BEGIN INFORMATION SHOWN
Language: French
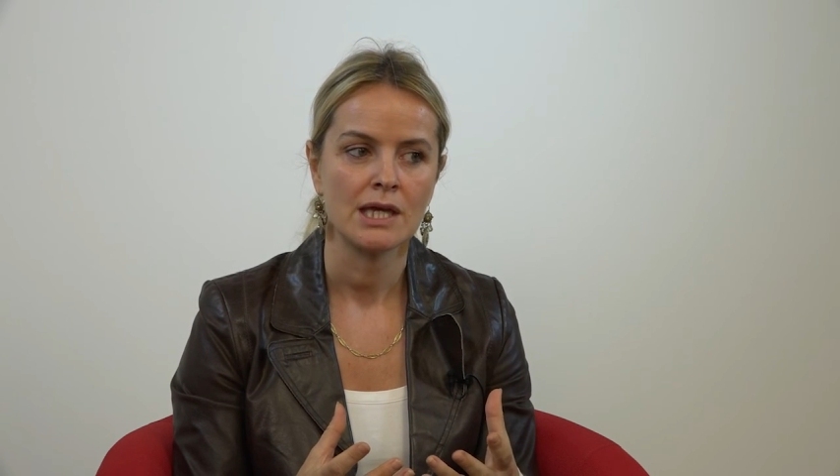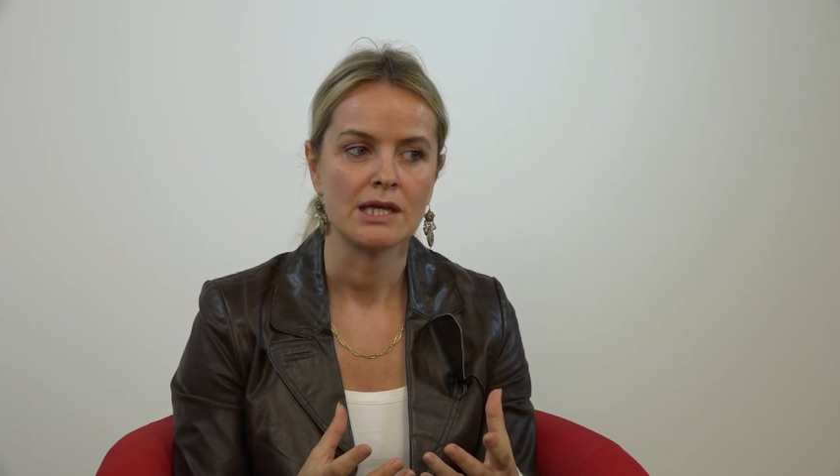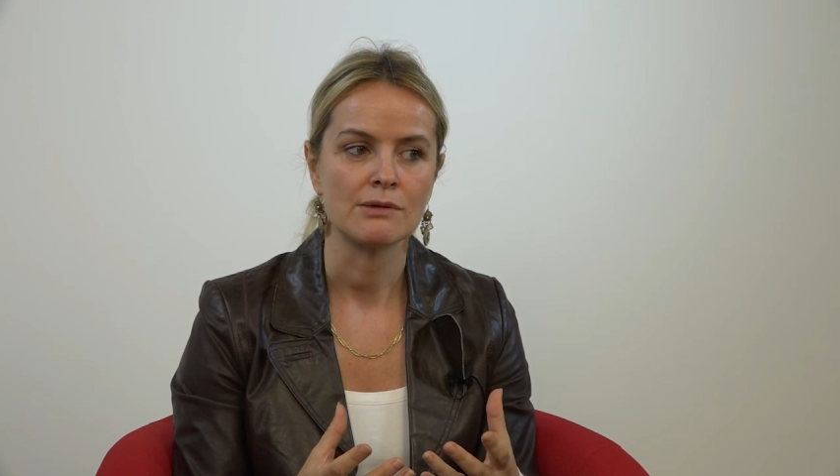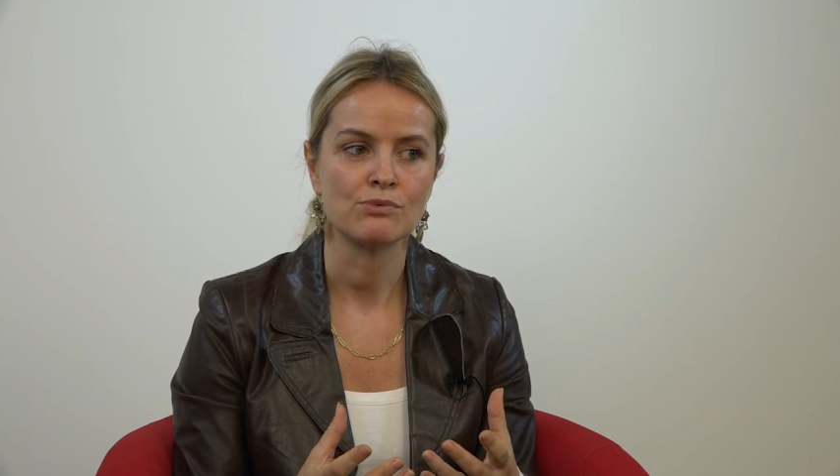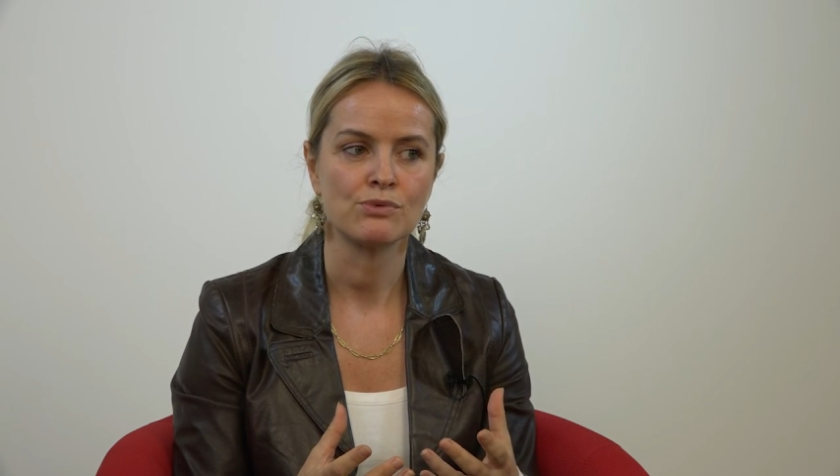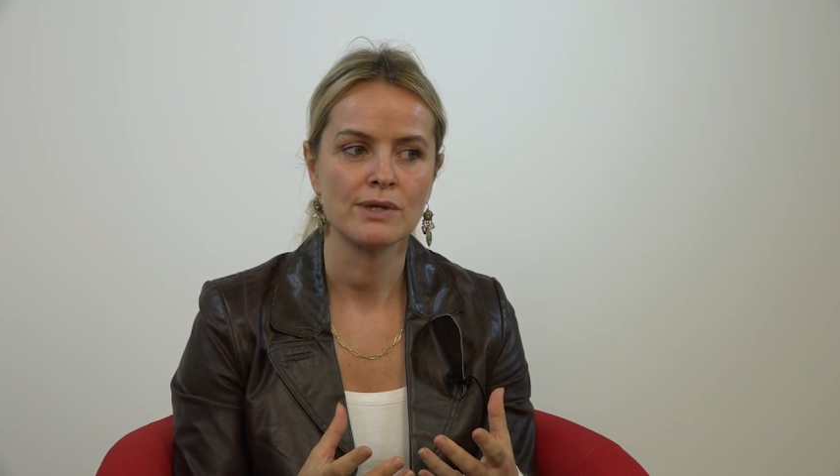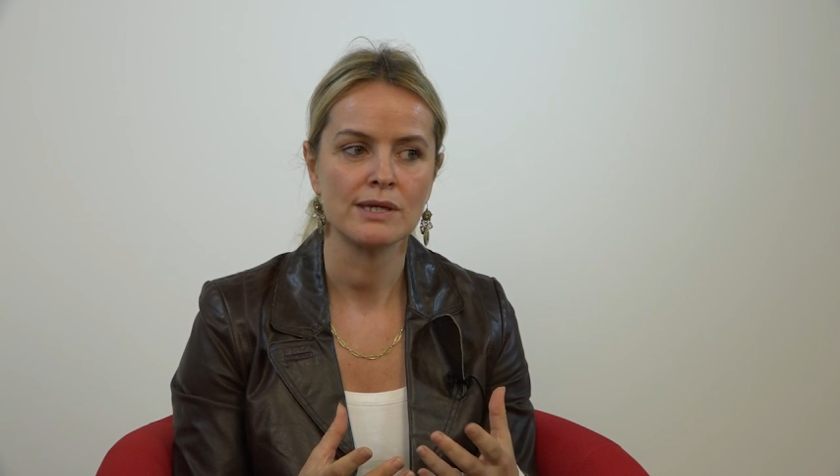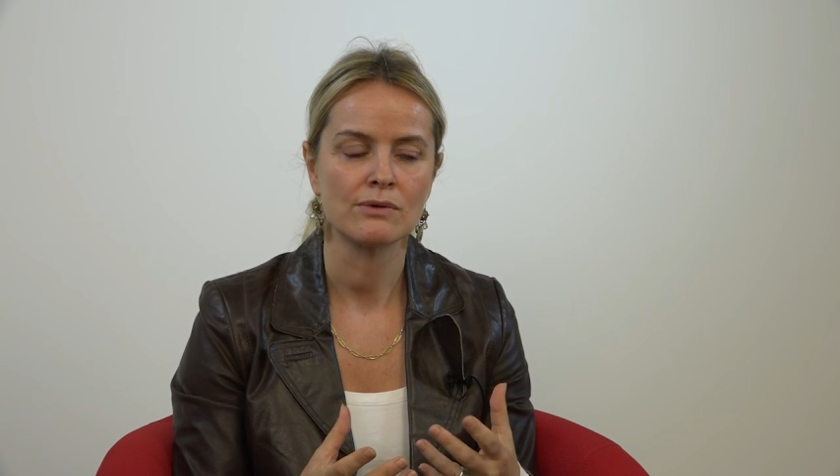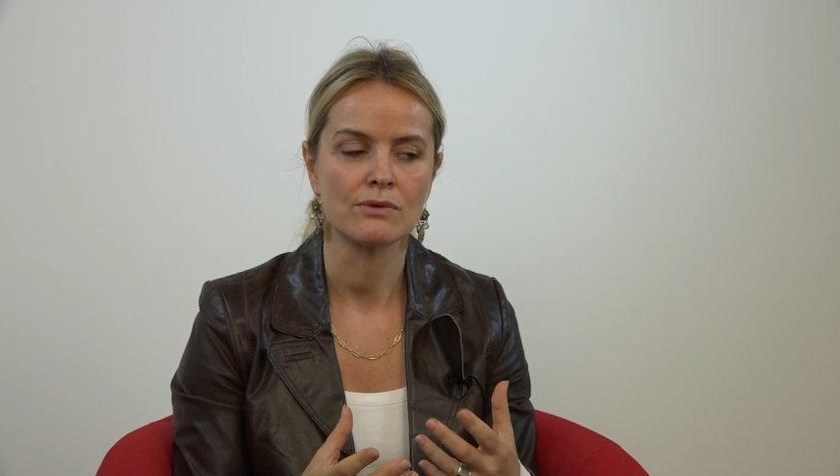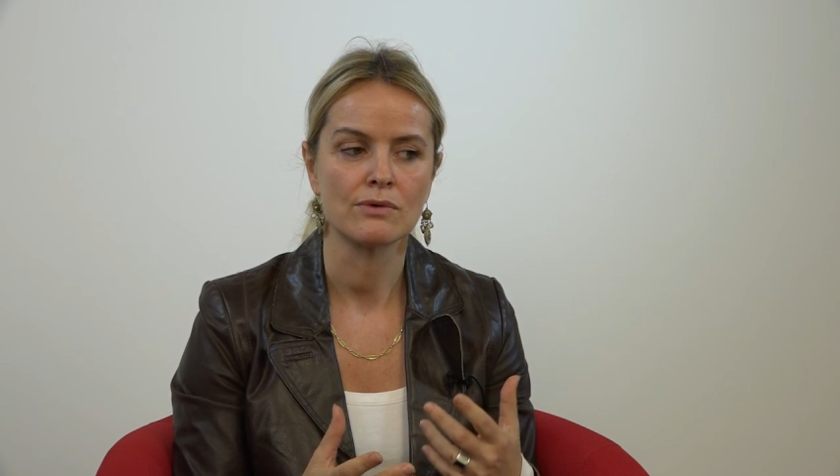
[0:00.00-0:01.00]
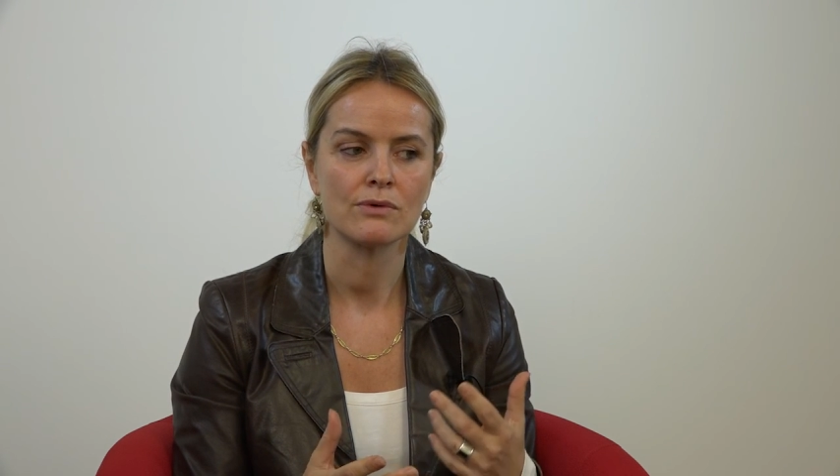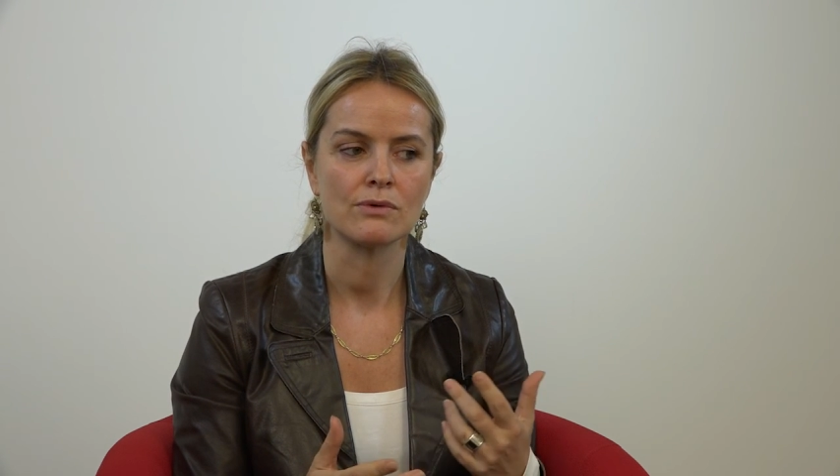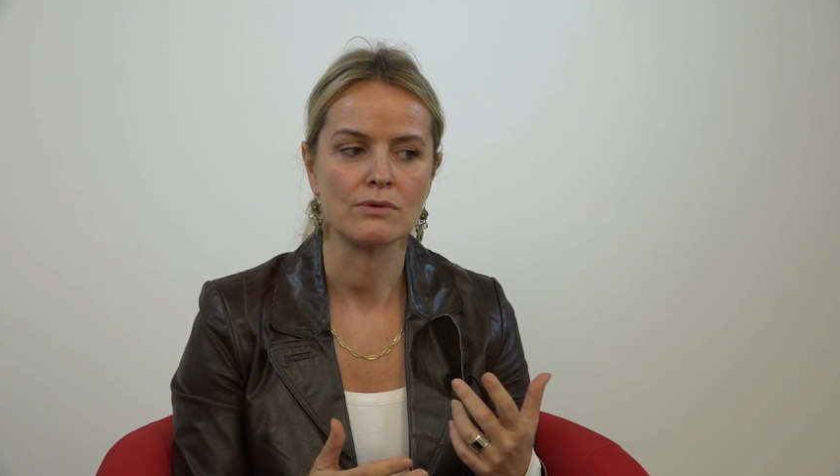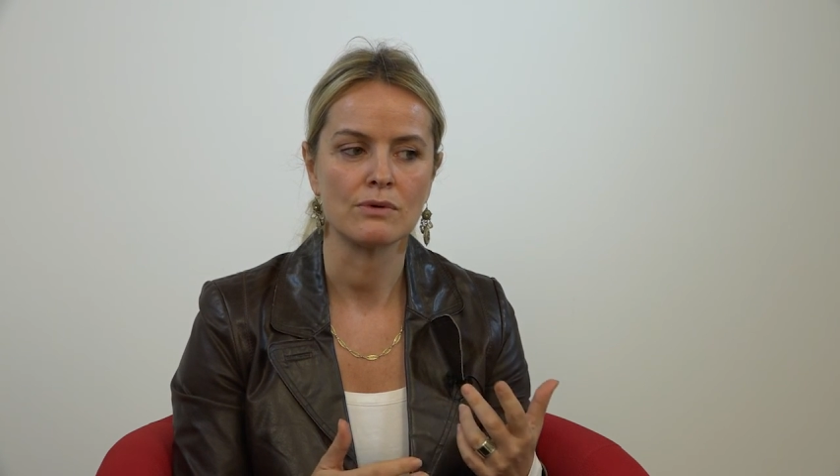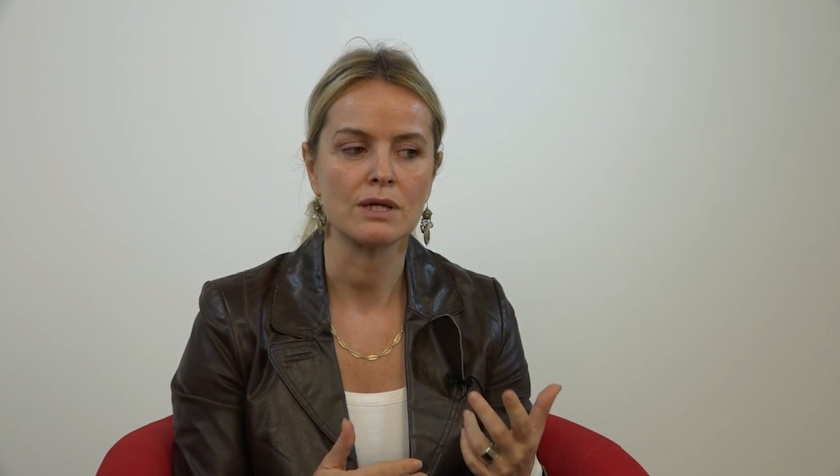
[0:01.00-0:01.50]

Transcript: et puis, euh,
END INFORMATION SHOWN
YOUR TASK -
Omitting the pictures, write out the material above exactly as it stands.

ANSWER TO THE EXERCISE -
Language: French
[0:00.00-0:01.00]
[0:01.00-0:01.50]

Transcript: et puis, euh,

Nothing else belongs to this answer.